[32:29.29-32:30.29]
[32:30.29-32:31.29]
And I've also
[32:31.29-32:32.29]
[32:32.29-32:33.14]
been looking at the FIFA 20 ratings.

==

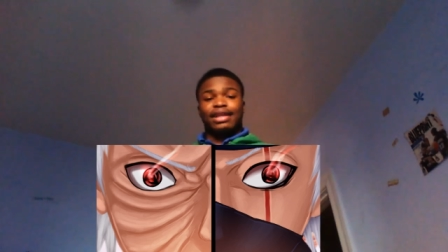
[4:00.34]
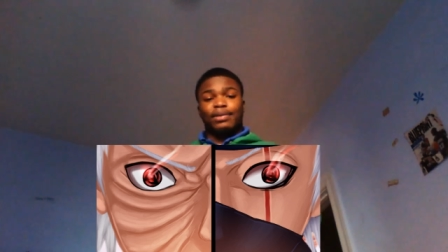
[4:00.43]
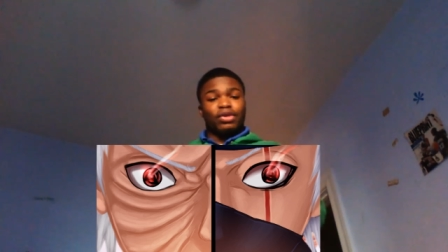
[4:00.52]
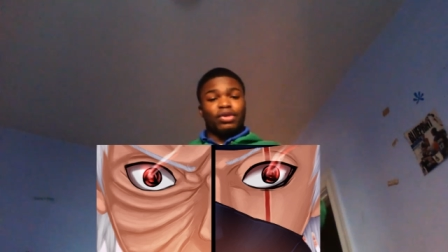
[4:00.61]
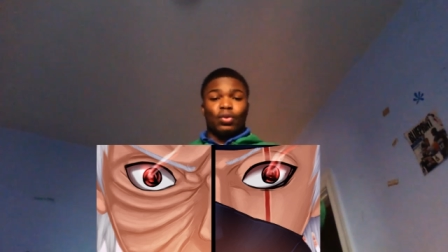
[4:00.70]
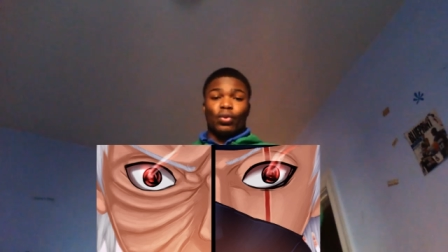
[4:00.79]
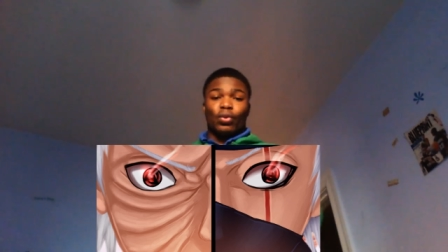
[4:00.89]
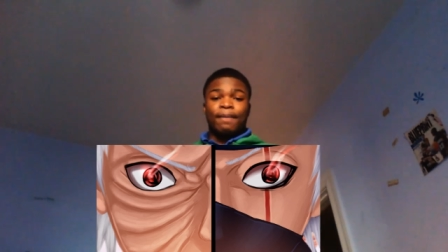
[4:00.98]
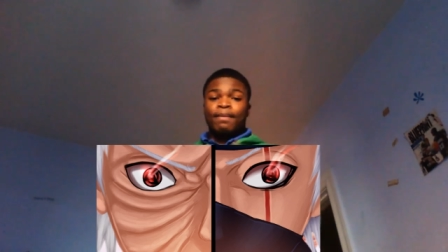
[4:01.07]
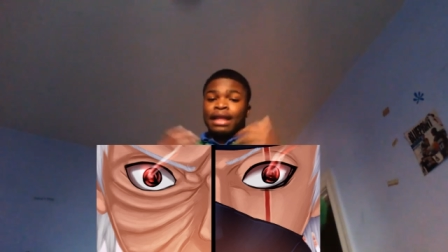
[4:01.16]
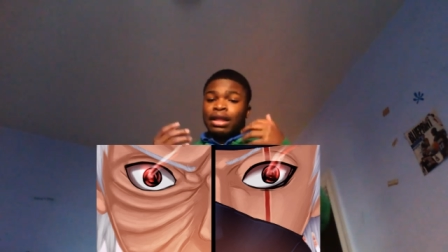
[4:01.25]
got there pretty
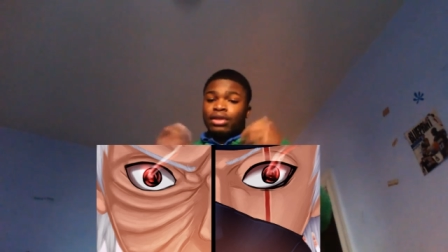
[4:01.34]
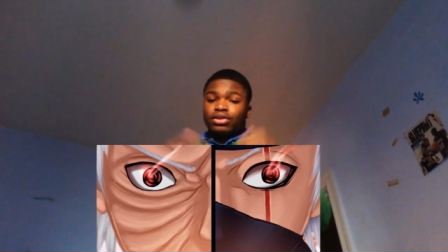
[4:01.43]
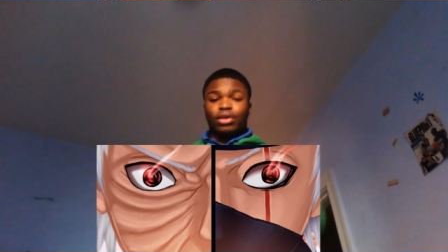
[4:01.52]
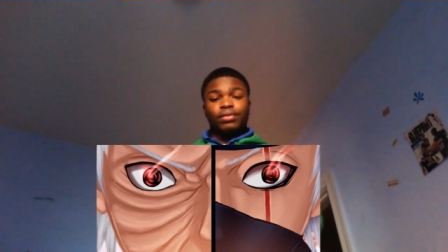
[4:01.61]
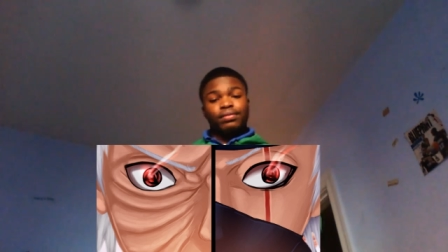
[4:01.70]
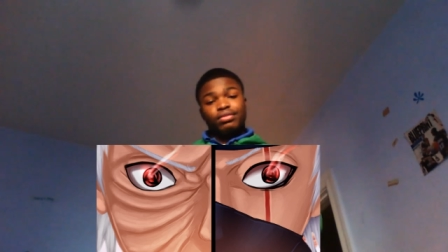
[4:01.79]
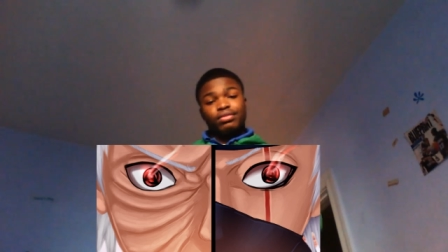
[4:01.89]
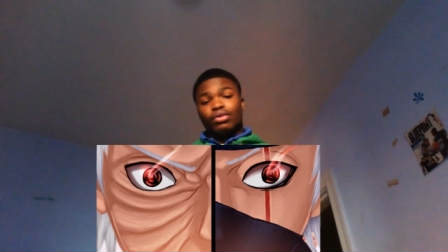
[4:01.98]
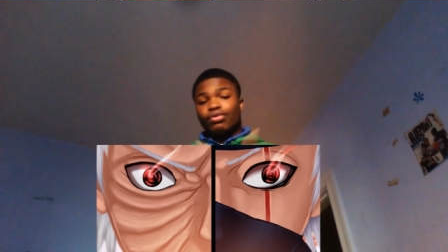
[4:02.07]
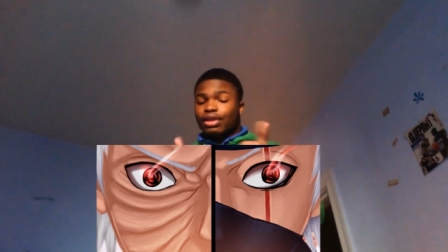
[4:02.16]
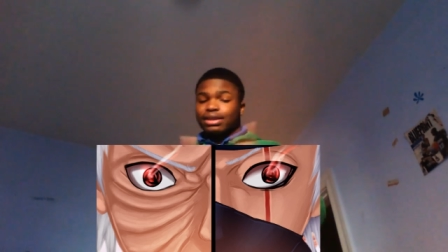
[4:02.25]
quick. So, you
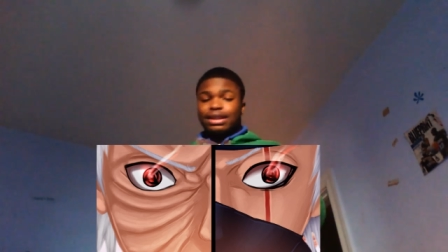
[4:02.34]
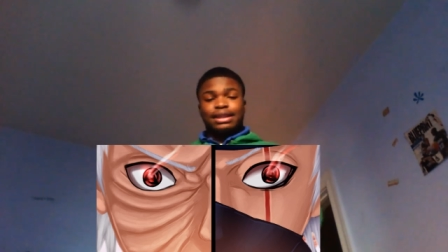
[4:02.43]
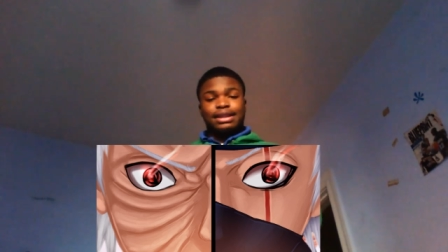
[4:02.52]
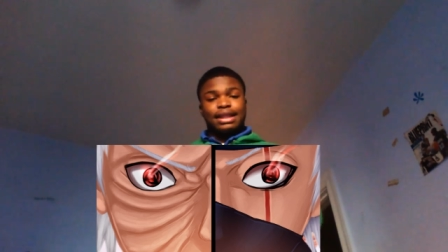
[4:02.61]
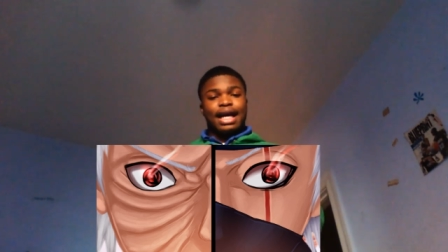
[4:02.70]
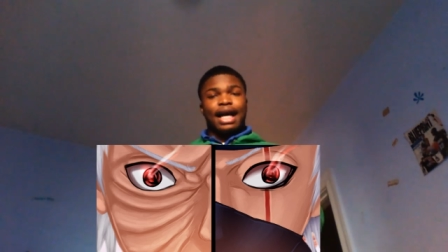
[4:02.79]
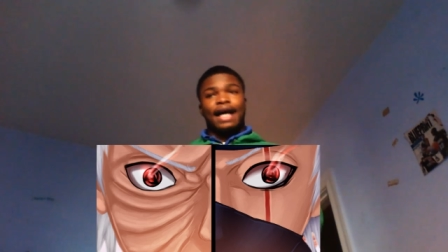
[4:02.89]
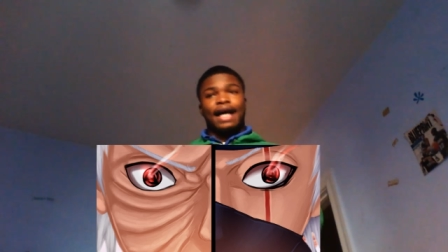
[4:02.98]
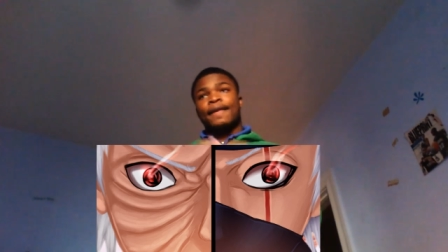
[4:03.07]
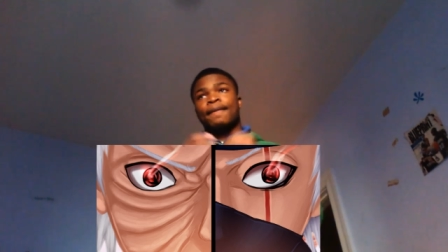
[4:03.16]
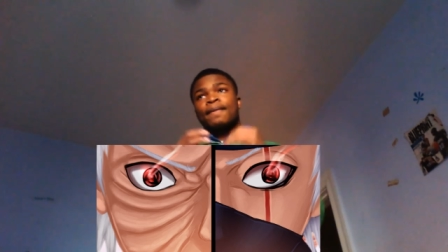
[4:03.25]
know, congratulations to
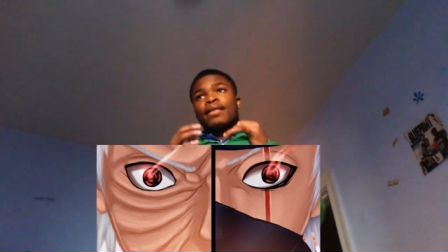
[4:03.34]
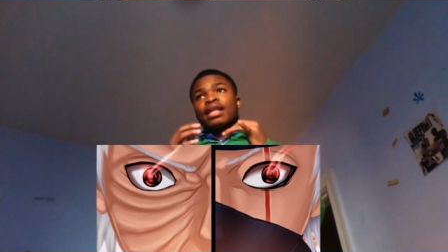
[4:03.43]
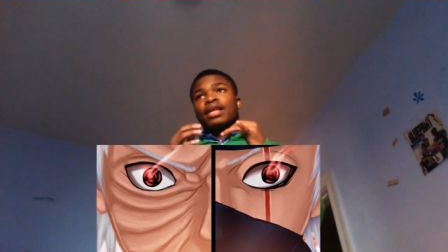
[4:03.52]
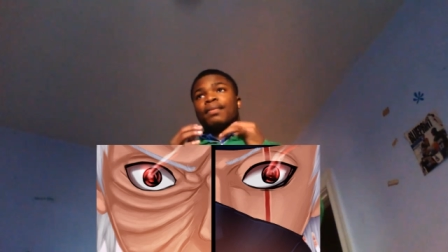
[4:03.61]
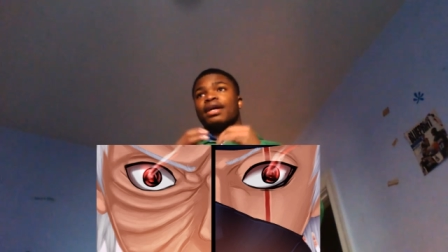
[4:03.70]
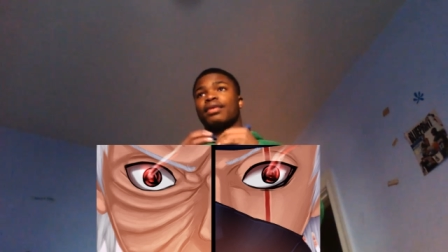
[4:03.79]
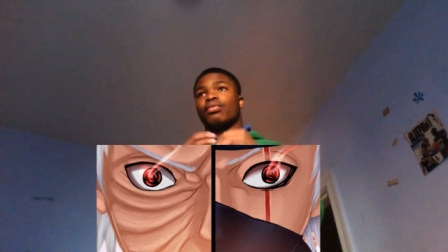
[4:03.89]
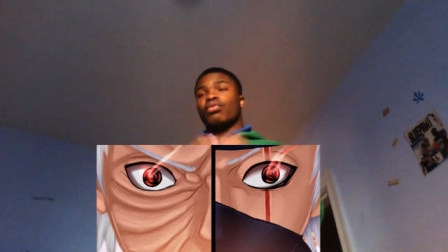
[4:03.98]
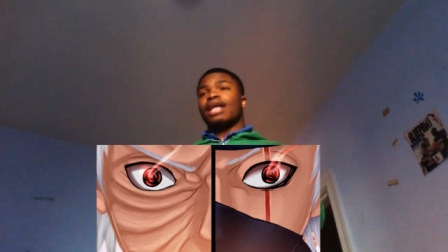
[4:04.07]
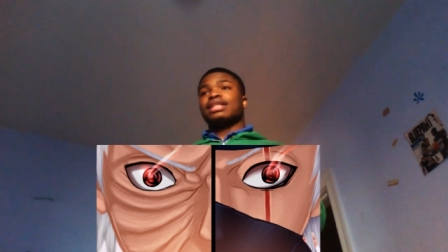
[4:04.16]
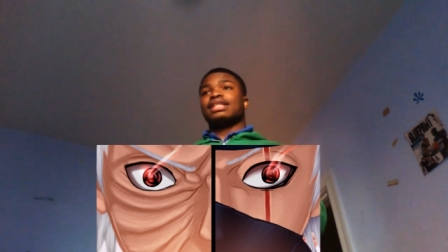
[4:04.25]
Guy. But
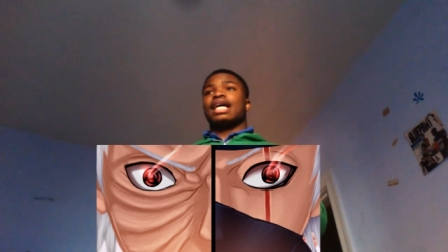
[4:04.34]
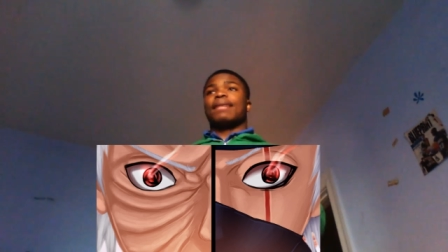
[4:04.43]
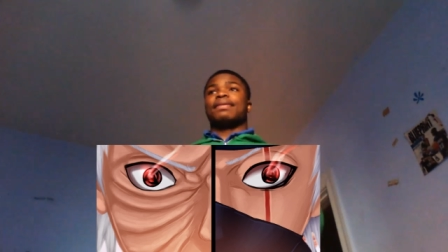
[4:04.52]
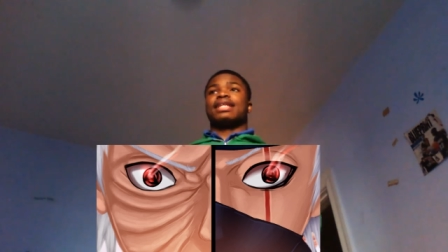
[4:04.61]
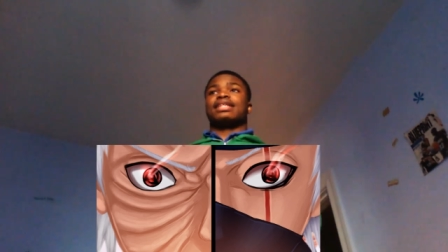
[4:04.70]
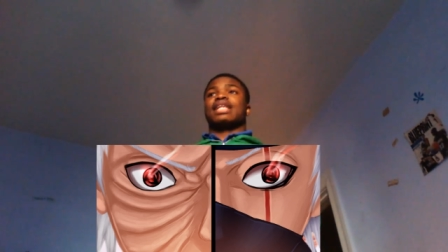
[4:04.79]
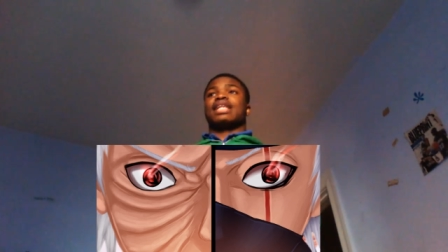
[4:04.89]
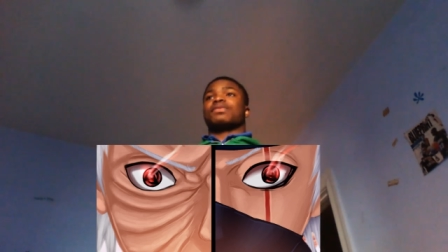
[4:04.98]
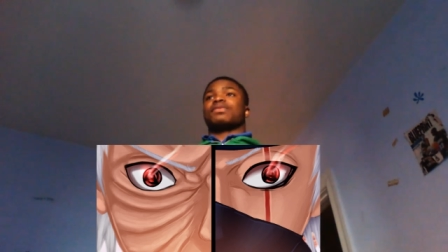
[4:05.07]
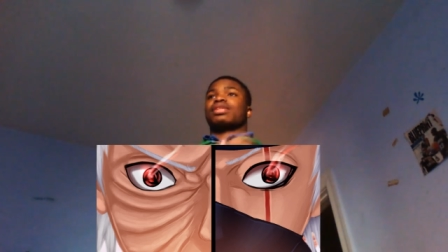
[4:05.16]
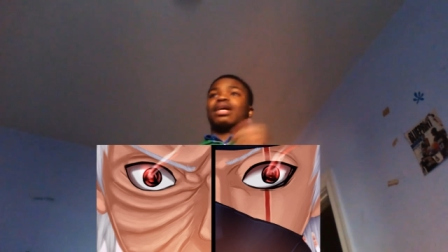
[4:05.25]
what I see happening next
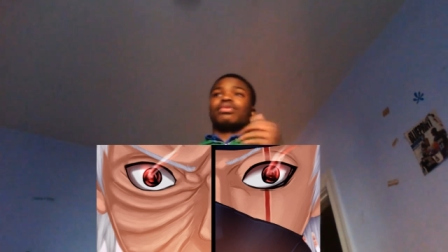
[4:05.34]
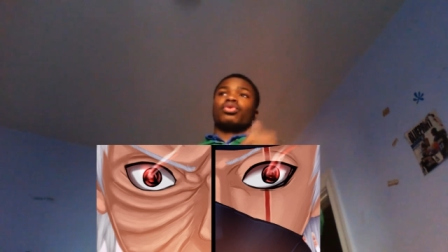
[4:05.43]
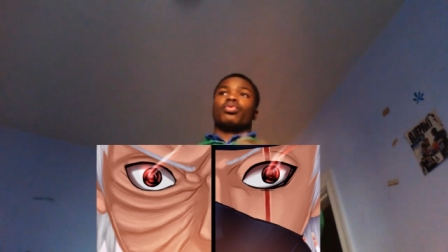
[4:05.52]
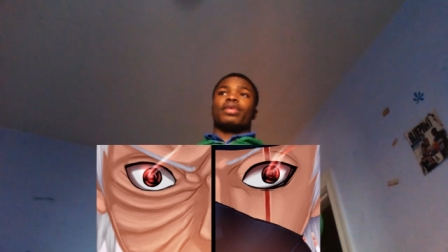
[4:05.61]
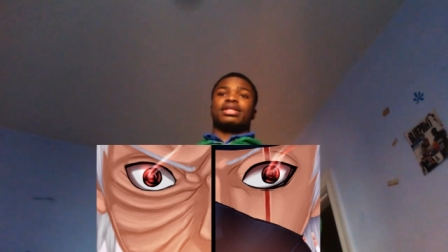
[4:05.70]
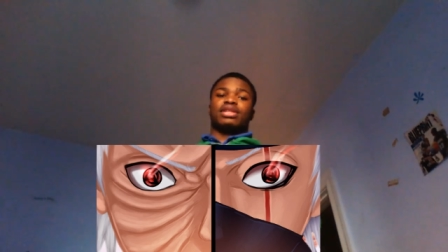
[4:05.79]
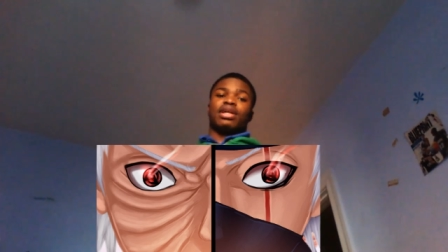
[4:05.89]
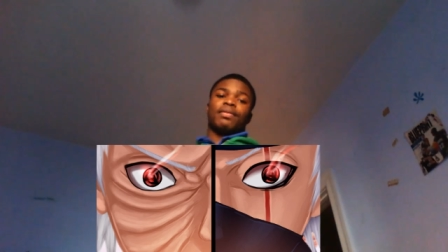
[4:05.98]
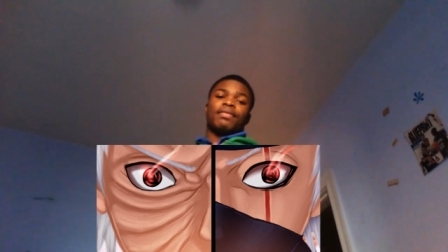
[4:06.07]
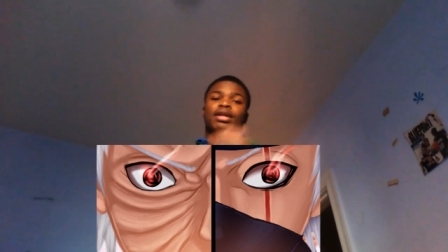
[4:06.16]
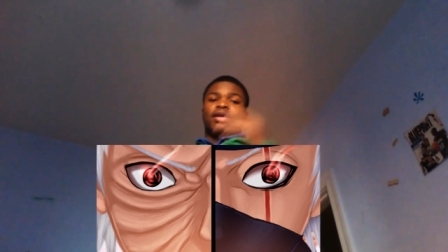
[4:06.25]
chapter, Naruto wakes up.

==

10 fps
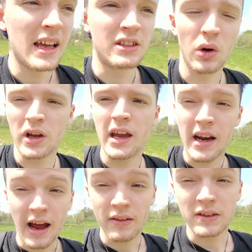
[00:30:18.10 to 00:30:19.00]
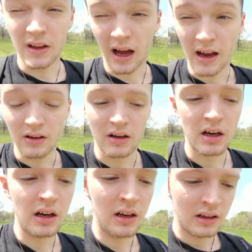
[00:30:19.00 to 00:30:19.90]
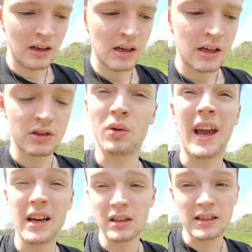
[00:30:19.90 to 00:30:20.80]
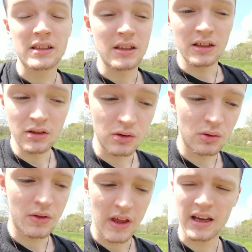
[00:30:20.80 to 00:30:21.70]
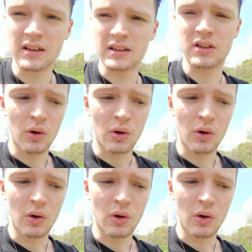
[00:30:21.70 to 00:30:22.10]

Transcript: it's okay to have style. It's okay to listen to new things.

* [ASSIGNMENT] Extract, without any images, the part of the material above that opens with the line containing "[00:30:18.10 to 00:30:19.00]" and closes with the line containing "Transcript: it's okay", both lines included.

* [SOLUTION TO THIS TASK]
[00:30:18.10 to 00:30:19.00]
[00:30:19.00 to 00:30:19.90]
[00:30:19.90 to 00:30:20.80]
[00:30:20.80 to 00:30:21.70]
[00:30:21.70 to 00:30:22.10]

Transcript: it's okay to have style. It's okay to listen to new things.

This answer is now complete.